O ministro Alexandre de Moraes, do Supremo Tribunal Federal (STF), pediu nesta sexta-feira (21) vista [mais tempo para examinar a matéria] do processo no qual a Corte pode validar a volta da cobrança do imposto sindical. Com a decisão, não há prazo definido para o tema voltar a ser discutido pelos ministros. O placar está 3 a 0 a favor da cobrança da contribuição.


O caso é analisado no plenário virtual da Corte desde sexta-feira (14). Até o momento, os ministros Gilmar Mendes, relator, Luís Roberto Barroso e Cármen Lúcia se manifestaram favoravelmente ao retorno do imposto sindical.


Em 2018, o Supremo manteve o fim da obrigatoriedade do imposto, conforme previsto na reforma trabalhista aprovada em 2017. O caso voltou a julgamento em função de um recurso dos sindicatos envolvidos no processo.

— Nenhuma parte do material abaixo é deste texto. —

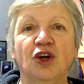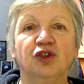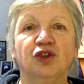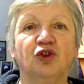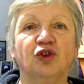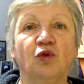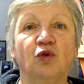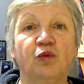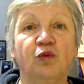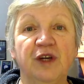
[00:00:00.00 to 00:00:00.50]

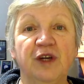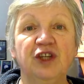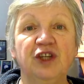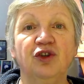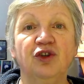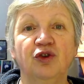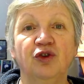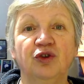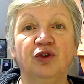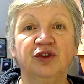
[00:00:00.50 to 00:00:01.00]
So we
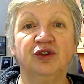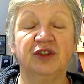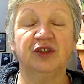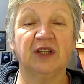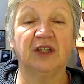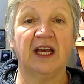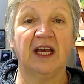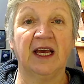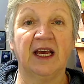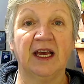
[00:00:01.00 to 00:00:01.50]

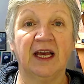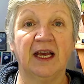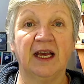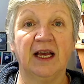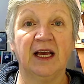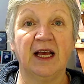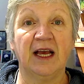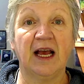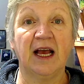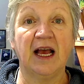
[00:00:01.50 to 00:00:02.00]
use
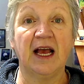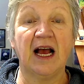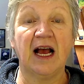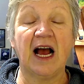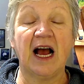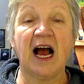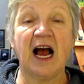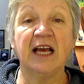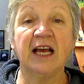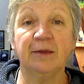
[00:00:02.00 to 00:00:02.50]

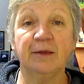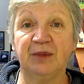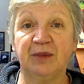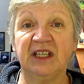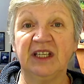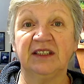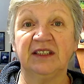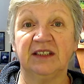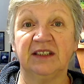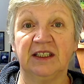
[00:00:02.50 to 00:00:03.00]

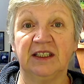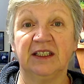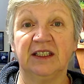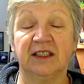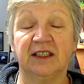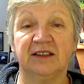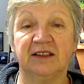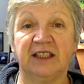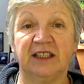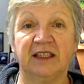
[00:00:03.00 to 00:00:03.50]
IBC
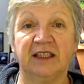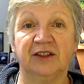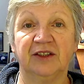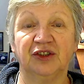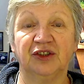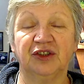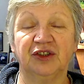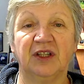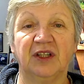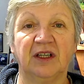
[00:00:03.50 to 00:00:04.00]

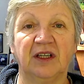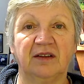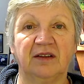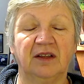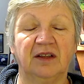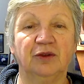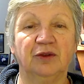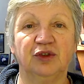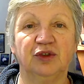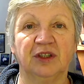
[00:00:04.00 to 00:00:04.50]
containers. They're
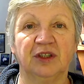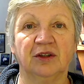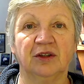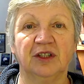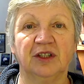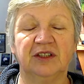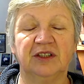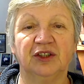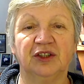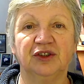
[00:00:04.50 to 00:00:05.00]
1,000
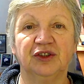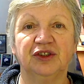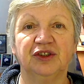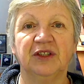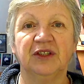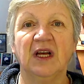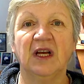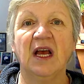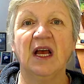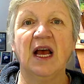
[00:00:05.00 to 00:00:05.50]

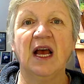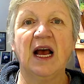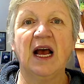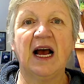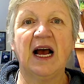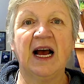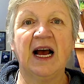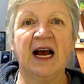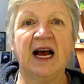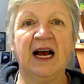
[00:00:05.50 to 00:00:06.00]
litres
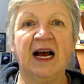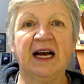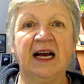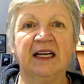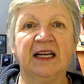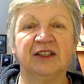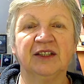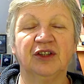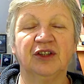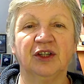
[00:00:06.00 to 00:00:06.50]

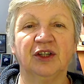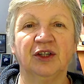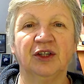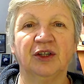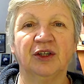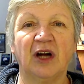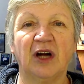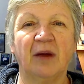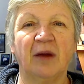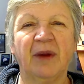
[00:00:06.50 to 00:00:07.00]
and
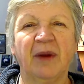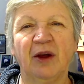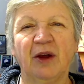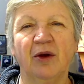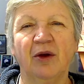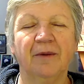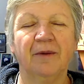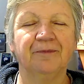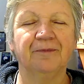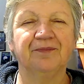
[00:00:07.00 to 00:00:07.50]
they're
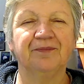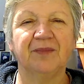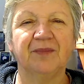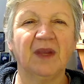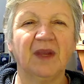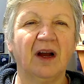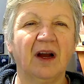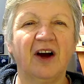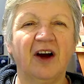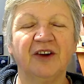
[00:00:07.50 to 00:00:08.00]
about
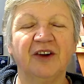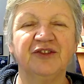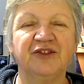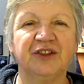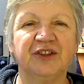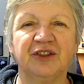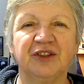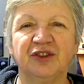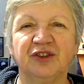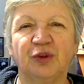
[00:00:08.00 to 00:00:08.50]

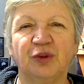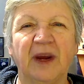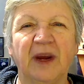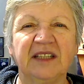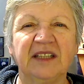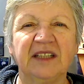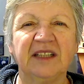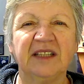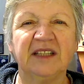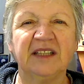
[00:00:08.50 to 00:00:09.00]

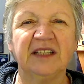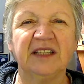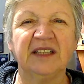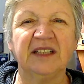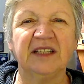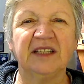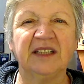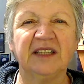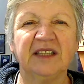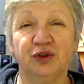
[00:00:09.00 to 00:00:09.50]

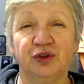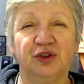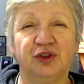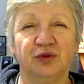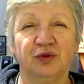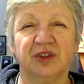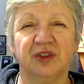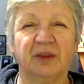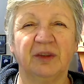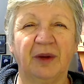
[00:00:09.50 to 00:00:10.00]
€120.
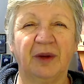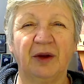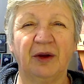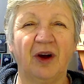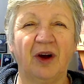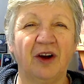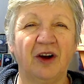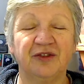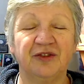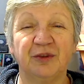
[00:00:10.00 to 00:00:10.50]
So it's about
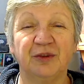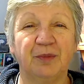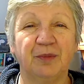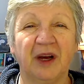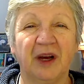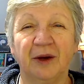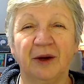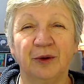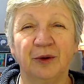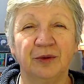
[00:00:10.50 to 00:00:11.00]

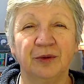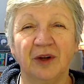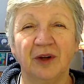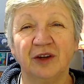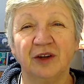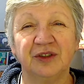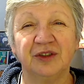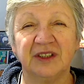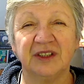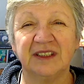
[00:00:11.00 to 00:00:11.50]
£100,
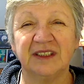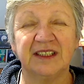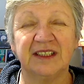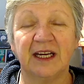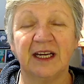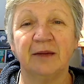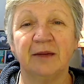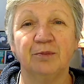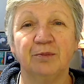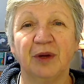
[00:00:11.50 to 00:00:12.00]

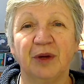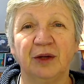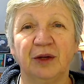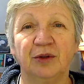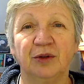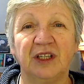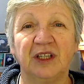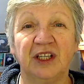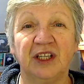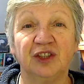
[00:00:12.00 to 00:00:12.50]

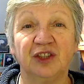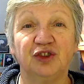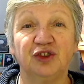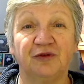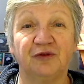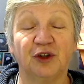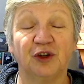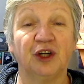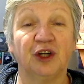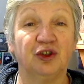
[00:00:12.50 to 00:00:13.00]
£110 each
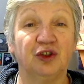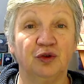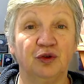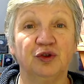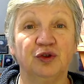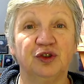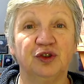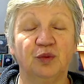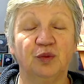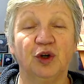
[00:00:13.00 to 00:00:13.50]
for a
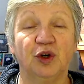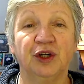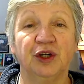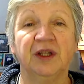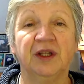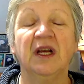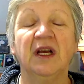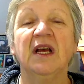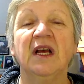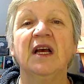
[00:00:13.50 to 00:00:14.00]
used
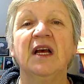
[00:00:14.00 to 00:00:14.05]
one.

Gilmar Mendes, que, em agosto de 2020, havia votado contra, agora mudou o voto e passou a seguir o posicionamento apresentado por Luís Roberto Barroso.


“Evoluindo em meu entendimento sobre o tema, a partir dos fundamentos trazidos no voto divergente ora apresentado –os quais passo a incorporar aos meus– peço vênias aos ministros desta Corte, especialmente àqueles que me acompanharam pela rejeição dos presentes embargos de declaração, para alterar o voto anteriormente por mim proferido, de modo a acolher o recurso com efeitos infringentes, para admitir a cobrança da contribuição assistencial prevista no art. 513 da Consolidação das Leis do Trabalho, inclusive aos não filiados ao sistema sindical, assegurando ao trabalhador o direito de oposição", afirma Gilmar Mendes em seu voto.


Desconto

Desde a reforma, o desconto de um dia de trabalho por ano em favor do sindicato da categoria passou a ser opcional, mediante autorização prévia do trabalhador.


Se a maioria do STF aprovar a volta do imposto, acordos e convenções coletivas poderão ser impostas a toda categoria de trabalhadores, inclusive não sindicalizados, desde que seja dada opção de recusa.


O julgamento seria encerrado na segunda-feira (24).